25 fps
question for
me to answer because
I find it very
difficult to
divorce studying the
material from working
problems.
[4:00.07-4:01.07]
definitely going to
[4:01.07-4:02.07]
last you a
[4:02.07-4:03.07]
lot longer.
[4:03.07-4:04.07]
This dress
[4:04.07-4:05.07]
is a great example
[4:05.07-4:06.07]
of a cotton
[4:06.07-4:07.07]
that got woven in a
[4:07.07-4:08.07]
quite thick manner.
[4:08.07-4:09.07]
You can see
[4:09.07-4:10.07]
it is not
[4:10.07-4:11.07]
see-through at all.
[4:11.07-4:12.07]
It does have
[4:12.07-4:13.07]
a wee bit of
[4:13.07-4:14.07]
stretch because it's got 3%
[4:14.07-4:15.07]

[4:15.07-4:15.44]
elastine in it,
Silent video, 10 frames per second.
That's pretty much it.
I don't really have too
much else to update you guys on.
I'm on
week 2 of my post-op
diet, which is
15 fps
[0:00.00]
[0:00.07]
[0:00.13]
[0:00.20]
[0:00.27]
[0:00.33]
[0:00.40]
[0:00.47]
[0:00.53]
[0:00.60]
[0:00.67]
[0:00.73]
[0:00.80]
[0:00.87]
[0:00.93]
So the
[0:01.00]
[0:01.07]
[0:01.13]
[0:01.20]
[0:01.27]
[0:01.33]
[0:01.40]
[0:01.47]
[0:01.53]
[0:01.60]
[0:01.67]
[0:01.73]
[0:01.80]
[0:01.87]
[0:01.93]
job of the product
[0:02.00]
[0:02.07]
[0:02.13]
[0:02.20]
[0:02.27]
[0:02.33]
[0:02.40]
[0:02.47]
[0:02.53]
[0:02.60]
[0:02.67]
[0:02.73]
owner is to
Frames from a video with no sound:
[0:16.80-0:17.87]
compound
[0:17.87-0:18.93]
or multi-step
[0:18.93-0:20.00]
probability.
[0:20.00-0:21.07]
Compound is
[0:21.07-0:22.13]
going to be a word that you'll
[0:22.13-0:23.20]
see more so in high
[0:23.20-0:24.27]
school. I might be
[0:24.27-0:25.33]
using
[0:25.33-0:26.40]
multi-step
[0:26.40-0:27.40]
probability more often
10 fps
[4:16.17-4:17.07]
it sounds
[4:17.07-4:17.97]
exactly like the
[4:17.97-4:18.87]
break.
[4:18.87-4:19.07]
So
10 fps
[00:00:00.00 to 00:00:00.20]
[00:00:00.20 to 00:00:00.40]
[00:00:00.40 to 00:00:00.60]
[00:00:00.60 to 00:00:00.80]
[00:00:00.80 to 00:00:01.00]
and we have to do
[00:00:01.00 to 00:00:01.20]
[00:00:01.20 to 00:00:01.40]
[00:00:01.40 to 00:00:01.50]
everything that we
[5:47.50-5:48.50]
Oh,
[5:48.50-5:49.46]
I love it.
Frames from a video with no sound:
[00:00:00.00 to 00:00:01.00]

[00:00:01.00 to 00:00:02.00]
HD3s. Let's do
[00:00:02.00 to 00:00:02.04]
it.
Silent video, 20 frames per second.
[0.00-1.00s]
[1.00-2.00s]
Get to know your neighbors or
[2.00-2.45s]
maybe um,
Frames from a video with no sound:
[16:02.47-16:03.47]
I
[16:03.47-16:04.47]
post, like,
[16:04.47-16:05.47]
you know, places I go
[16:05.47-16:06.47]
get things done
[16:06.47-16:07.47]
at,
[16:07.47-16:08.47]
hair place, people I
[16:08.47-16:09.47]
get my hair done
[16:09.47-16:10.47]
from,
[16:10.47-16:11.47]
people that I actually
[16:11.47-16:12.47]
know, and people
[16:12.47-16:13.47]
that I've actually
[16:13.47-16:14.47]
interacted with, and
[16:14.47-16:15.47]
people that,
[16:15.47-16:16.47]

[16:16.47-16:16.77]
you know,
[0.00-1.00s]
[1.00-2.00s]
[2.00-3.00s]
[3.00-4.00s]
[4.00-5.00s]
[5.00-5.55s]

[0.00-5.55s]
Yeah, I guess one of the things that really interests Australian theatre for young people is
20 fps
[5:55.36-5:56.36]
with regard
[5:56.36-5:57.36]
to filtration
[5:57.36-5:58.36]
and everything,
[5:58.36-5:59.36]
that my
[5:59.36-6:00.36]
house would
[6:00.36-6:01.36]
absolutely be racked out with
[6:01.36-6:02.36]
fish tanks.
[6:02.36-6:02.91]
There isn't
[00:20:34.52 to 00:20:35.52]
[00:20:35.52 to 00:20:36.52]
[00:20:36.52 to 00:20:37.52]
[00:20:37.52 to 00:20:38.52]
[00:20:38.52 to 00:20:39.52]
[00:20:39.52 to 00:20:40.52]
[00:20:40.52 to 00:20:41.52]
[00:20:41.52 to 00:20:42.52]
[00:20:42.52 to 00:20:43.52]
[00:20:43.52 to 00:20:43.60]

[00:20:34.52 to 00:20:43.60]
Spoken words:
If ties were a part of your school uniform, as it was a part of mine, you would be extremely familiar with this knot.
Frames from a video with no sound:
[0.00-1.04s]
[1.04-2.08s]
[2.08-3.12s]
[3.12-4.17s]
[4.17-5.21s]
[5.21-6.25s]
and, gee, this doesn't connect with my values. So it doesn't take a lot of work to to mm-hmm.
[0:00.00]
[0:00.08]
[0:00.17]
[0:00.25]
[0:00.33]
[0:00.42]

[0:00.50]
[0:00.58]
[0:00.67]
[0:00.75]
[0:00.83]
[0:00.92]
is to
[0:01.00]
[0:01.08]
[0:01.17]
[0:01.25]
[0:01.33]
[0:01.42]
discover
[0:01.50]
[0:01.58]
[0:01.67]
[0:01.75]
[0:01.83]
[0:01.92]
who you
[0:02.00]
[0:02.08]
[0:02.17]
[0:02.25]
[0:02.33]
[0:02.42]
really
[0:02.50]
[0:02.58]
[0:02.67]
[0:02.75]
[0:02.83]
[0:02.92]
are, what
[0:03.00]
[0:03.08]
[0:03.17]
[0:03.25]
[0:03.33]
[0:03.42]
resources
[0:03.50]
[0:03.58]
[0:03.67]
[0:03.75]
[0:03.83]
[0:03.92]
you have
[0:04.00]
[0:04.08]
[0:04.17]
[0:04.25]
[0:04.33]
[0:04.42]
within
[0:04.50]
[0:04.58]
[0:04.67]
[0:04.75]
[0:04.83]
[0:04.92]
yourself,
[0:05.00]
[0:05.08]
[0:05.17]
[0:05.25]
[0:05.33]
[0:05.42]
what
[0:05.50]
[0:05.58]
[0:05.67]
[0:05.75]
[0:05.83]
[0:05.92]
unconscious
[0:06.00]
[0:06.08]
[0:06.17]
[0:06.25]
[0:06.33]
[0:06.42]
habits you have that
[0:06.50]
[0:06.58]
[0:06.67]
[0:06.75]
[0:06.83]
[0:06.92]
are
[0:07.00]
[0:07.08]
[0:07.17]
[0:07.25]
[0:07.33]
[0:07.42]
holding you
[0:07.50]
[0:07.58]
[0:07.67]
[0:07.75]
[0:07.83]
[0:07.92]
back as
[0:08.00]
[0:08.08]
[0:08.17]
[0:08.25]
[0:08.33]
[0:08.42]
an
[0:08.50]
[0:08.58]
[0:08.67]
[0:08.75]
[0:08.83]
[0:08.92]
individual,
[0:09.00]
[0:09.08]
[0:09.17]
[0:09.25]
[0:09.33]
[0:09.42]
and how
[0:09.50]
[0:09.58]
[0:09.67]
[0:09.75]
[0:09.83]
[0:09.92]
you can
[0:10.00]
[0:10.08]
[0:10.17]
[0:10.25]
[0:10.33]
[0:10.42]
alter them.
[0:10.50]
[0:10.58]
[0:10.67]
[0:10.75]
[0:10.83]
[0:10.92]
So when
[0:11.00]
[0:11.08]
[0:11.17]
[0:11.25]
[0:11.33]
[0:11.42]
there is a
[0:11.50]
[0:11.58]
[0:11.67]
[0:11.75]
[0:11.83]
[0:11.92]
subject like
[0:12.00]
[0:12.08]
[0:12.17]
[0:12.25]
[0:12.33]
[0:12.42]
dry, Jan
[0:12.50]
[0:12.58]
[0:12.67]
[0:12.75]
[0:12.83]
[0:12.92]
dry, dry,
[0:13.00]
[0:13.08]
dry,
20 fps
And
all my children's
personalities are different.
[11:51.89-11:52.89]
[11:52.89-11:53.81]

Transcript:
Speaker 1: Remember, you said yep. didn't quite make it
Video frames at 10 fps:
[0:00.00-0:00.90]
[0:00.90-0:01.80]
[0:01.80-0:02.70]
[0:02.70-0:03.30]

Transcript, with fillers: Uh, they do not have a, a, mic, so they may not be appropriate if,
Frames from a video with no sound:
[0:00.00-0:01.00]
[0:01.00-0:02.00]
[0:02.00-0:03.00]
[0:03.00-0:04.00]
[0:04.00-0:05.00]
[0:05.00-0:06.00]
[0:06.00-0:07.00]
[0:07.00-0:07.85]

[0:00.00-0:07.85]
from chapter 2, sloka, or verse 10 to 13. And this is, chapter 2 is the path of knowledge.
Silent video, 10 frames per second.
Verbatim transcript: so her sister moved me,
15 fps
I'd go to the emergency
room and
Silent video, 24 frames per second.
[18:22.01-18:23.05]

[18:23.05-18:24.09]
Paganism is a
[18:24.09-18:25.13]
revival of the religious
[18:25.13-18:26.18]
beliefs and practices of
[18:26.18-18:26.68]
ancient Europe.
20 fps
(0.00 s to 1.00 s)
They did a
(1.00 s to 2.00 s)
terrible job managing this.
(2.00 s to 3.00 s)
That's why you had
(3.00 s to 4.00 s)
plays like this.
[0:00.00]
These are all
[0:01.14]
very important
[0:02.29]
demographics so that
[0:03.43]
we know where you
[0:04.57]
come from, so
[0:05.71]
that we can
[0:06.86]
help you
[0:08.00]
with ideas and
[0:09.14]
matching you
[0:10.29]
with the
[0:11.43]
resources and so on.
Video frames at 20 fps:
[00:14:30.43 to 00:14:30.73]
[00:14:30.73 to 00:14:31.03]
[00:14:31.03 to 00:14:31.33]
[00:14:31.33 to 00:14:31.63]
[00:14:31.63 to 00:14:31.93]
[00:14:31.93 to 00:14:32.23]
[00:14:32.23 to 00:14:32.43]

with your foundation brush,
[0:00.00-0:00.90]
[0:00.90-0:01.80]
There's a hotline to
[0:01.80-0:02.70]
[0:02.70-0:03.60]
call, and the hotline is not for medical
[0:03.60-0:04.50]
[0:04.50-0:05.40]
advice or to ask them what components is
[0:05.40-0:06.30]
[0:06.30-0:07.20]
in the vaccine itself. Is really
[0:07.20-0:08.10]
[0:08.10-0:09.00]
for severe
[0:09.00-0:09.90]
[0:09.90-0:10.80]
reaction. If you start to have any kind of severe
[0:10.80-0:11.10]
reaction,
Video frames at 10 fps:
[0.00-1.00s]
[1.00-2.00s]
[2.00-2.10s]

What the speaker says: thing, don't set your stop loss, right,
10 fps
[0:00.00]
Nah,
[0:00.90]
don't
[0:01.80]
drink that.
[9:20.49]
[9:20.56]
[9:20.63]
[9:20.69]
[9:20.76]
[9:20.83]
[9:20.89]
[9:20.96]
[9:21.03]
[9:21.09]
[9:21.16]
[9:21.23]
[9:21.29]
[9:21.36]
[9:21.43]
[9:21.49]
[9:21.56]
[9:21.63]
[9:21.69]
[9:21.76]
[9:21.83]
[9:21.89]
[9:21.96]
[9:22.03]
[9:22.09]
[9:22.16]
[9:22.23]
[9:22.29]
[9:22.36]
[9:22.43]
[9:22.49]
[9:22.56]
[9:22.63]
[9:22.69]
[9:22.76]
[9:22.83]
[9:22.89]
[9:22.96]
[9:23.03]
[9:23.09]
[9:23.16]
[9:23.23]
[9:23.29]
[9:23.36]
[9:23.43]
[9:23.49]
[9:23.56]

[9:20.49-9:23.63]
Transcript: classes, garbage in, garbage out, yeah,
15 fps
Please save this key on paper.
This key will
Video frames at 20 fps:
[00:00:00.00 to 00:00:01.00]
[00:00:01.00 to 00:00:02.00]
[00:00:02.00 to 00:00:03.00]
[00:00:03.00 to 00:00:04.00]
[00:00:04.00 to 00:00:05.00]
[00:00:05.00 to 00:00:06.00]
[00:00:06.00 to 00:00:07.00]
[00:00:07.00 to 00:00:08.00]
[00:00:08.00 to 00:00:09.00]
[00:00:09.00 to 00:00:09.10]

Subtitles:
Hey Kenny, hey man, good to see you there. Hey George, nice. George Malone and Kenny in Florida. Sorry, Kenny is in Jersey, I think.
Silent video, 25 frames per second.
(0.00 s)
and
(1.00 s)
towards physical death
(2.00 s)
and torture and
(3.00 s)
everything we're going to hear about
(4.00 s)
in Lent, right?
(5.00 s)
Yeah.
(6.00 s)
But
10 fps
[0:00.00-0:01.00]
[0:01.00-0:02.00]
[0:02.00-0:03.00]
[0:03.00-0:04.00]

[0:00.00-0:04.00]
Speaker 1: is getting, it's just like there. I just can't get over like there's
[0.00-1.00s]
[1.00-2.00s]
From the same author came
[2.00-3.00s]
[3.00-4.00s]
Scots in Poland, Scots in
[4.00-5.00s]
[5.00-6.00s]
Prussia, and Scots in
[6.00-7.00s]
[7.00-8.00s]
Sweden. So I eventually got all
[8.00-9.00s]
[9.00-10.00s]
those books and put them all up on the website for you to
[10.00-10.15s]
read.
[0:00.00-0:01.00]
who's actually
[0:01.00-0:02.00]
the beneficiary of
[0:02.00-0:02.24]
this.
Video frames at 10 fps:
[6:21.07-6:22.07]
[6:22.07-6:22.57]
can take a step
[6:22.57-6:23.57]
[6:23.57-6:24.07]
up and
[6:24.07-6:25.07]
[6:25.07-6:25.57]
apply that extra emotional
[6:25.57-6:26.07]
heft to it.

__ASSIGNED TASK__: From the first line of the listing above through the line that contains "[00:00:00.60 to 00:00:00.80]", retype every line exactly, and write nothing else.

__RESULT__:
25 fps
question for
me to answer because
I find it very
difficult to
divorce studying the
material from working
problems.
[4:00.07-4:01.07]
definitely going to
[4:01.07-4:02.07]
last you a
[4:02.07-4:03.07]
lot longer.
[4:03.07-4:04.07]
This dress
[4:04.07-4:05.07]
is a great example
[4:05.07-4:06.07]
of a cotton
[4:06.07-4:07.07]
that got woven in a
[4:07.07-4:08.07]
quite thick manner.
[4:08.07-4:09.07]
You can see
[4:09.07-4:10.07]
it is not
[4:10.07-4:11.07]
see-through at all.
[4:11.07-4:12.07]
It does have
[4:12.07-4:13.07]
a wee bit of
[4:13.07-4:14.07]
stretch because it's got 3%
[4:14.07-4:15.07]

[4:15.07-4:15.44]
elastine in it,
Silent video, 10 frames per second.
That's pretty much it.
I don't really have too
much else to update you guys on.
I'm on
week 2 of my post-op
diet, which is
15 fps
[0:00.00]
[0:00.07]
[0:00.13]
[0:00.20]
[0:00.27]
[0:00.33]
[0:00.40]
[0:00.47]
[0:00.53]
[0:00.60]
[0:00.67]
[0:00.73]
[0:00.80]
[0:00.87]
[0:00.93]
So the
[0:01.00]
[0:01.07]
[0:01.13]
[0:01.20]
[0:01.27]
[0:01.33]
[0:01.40]
[0:01.47]
[0:01.53]
[0:01.60]
[0:01.67]
[0:01.73]
[0:01.80]
[0:01.87]
[0:01.93]
job of the product
[0:02.00]
[0:02.07]
[0:02.13]
[0:02.20]
[0:02.27]
[0:02.33]
[0:02.40]
[0:02.47]
[0:02.53]
[0:02.60]
[0:02.67]
[0:02.73]
owner is to
Frames from a video with no sound:
[0:16.80-0:17.87]
compound
[0:17.87-0:18.93]
or multi-step
[0:18.93-0:20.00]
probability.
[0:20.00-0:21.07]
Compound is
[0:21.07-0:22.13]
going to be a word that you'll
[0:22.13-0:23.20]
see more so in high
[0:23.20-0:24.27]
school. I might be
[0:24.27-0:25.33]
using
[0:25.33-0:26.40]
multi-step
[0:26.40-0:27.40]
probability more often
10 fps
[4:16.17-4:17.07]
it sounds
[4:17.07-4:17.97]
exactly like the
[4:17.97-4:18.87]
break.
[4:18.87-4:19.07]
So
10 fps
[00:00:00.00 to 00:00:00.20]
[00:00:00.20 to 00:00:00.40]
[00:00:00.40 to 00:00:00.60]
[00:00:00.60 to 00:00:00.80]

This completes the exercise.